Belo made a name for herself more than a decade ago as a talented director of short films; since then, she has mostly worked in high-end TV. That long run-up might explain the poise of her work here. The film has cinematic scale and a miss-nothing eye for detail. But others are also on good form. To say Alice Birch’s script is queasy is a compliment. Adapted from Megan Hunter’s 2017 novel, the lurch the flood delivers through grim new normals feels horribly plausible.
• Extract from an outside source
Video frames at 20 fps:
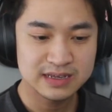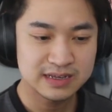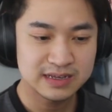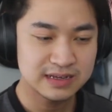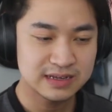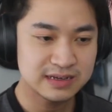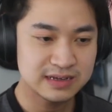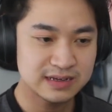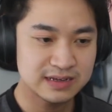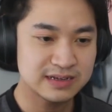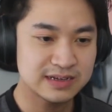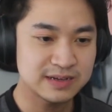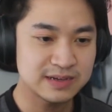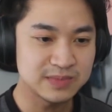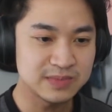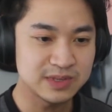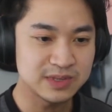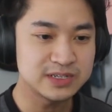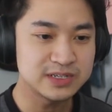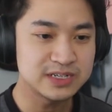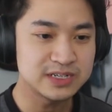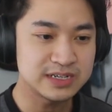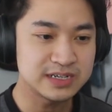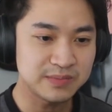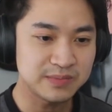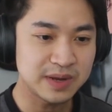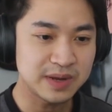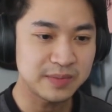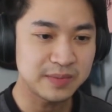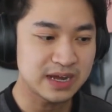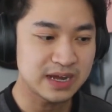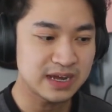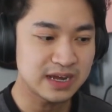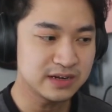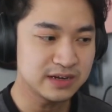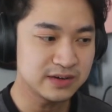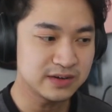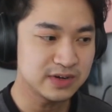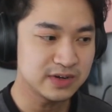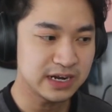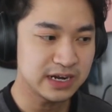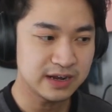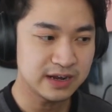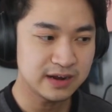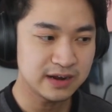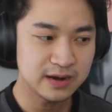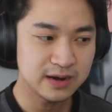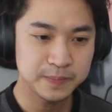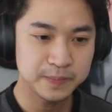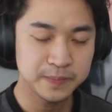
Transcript: Uh, I'm losing my mind over here.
And then there is Comer. Though her role has no name, the actress gives the part such nuance and presence, we instantly see her in three vivid dimensions. (There is also solid support from Joel Fry, and a fine, offbeat turn from Katherine Waterston, lugging another papoose.) 

The result is the kind of film the UK rarely makes anymore: a clever, propulsive picture with enough mainstream oomph for multiplexes. Like Comer’s character, it often has choices to make about just how dark to get. In common with her too, it works hard to hold on to optimism.